La malattia è il lato notturno della vita, una cittadinanza più onerosa. Tutti quelli che nascono hanno una doppia cittadinanza, nel regno dello star bene e in quello dello star male. Preferiamo tutti servirci soltanto del passaporto buono, ma prima o poi ognuno viene costretto, almeno per un certo periodo, a riconoscersi cittadino di quell’altro paese.
Susan Sontag
La malattia è, nelle ormai classiche parole della Sontag, il “lato notturno della vita”: il margine è l’immaginario che la società costruisce intorno alla malattia e alle ombre di un ravvicinato non-essere. Sul cancro, in passato sulla Tbc e ora sull’Aids, si rivela un’esuberante produzione di metafore cariche di tenaci pregiudizi e dai fantasmi di antiche paure.
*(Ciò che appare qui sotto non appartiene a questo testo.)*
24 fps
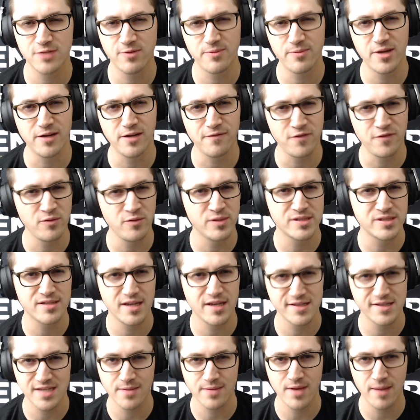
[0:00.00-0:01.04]
We made a few
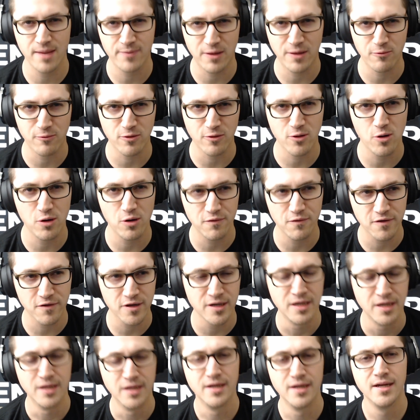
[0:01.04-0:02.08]
mistakes that map that we'll go
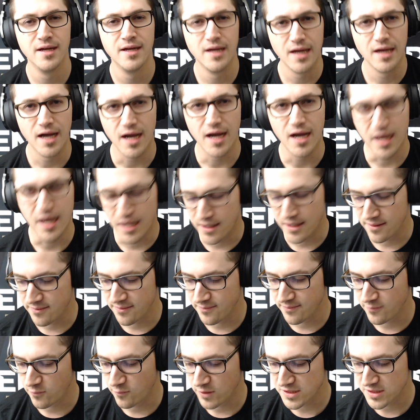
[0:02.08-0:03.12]
over
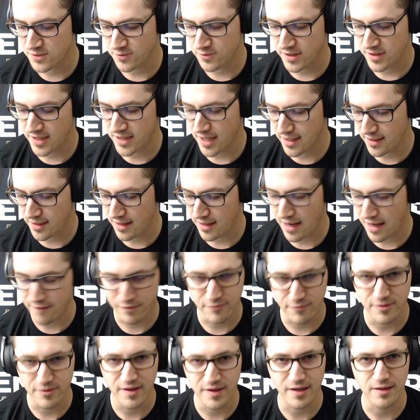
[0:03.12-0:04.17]
once we kind of, after
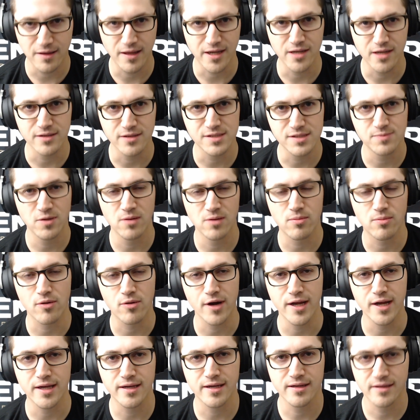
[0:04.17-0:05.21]
we take a small
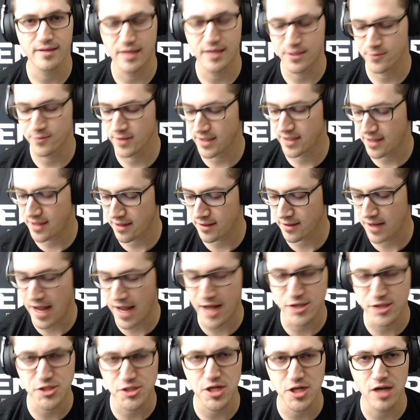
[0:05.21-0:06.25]
break and really kind of
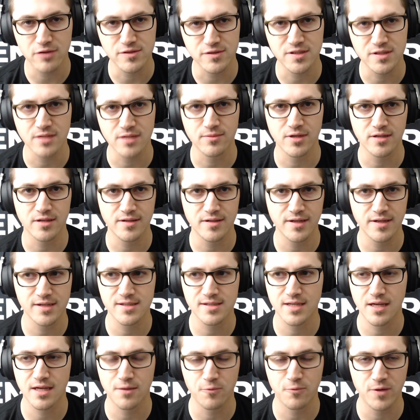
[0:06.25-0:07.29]
hash out some of the things
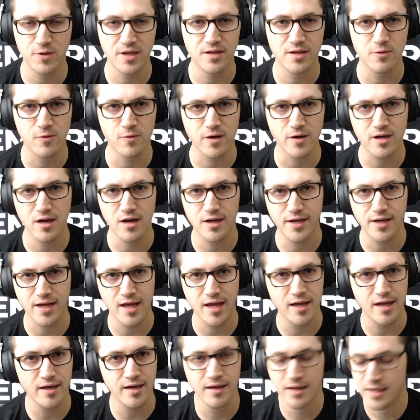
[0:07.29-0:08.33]
that we need to work on
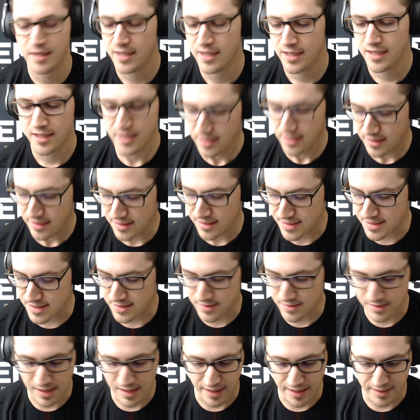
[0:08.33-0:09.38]
again.
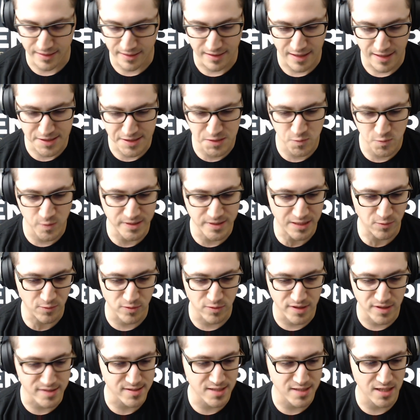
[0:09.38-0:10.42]
Because like that's one thing
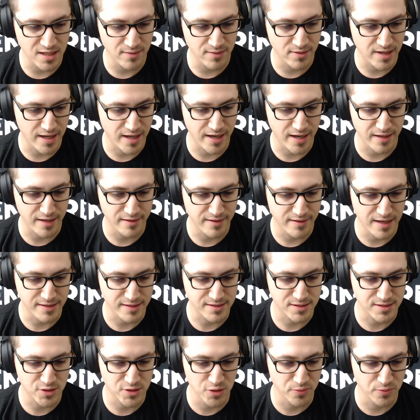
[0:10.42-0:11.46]
with this team, and that's
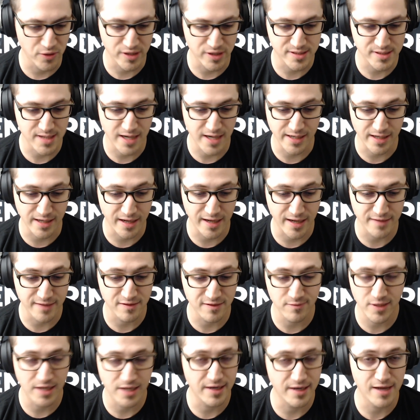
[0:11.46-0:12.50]
super exciting again to
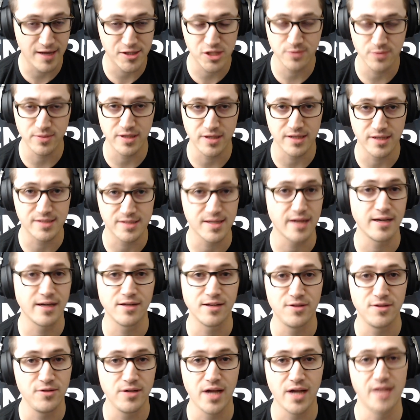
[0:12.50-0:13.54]
me, and that should be exciting
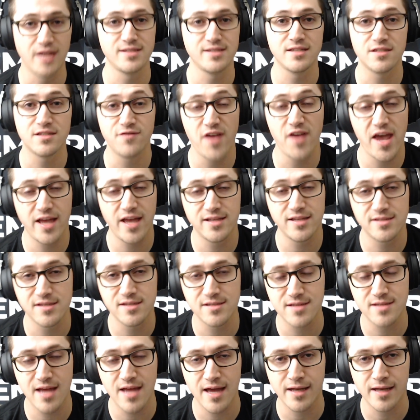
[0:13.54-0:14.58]
to you guys as fans,
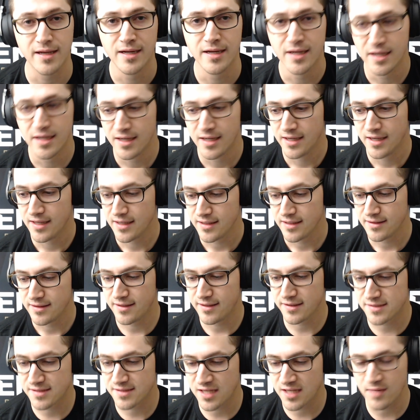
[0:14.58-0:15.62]
is that
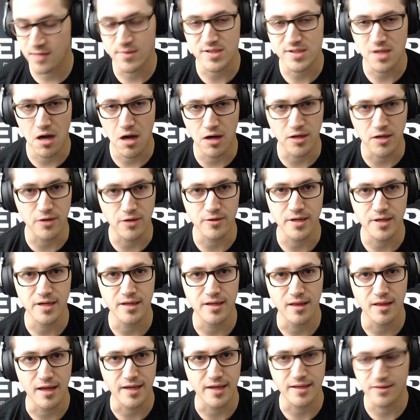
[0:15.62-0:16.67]
this team is hungry.
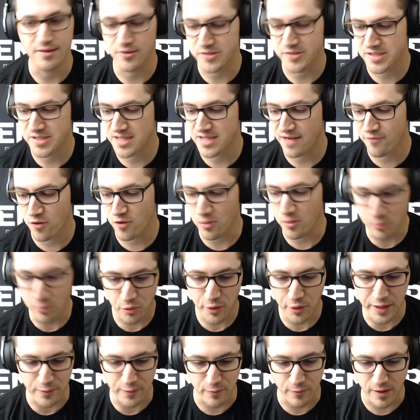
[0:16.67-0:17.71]
Like there's never a
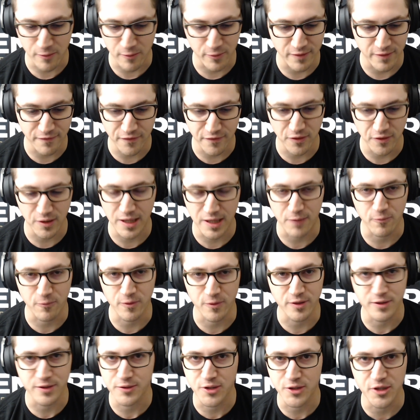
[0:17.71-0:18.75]
point where we feel like
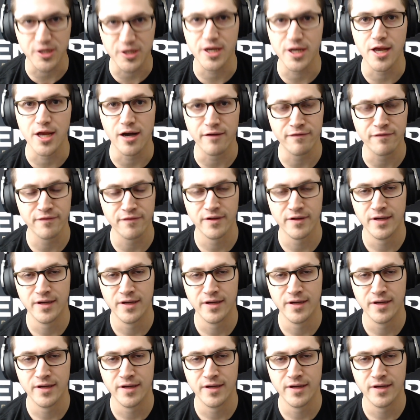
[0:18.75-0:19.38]
we're good enough.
E’ il linguaggio metaforico che si incarica di veicolare, in forme sempre mutevoli, la nozione invariata di malattia come colpa: “scandalo” che investe i comportamenti e le tipologie psicologiche dei singoli e dei gruppi.Attraverso una fitta rete di riferimenti letterari (da Lucrezio a John Donne, da Debussy a Thomas Mann), la Sontag illustra il repertorio delle più fertili mitologie elaborate nel tempo intorno alle malattie maggiormente temute: dalle metafore militari per il cancro, occulto e implacabile invasore interno, agli spettri della peste rievocati con l’Aids, il flagello vendicatore che punisce le colpe ed estingue solo con la morte i peccati.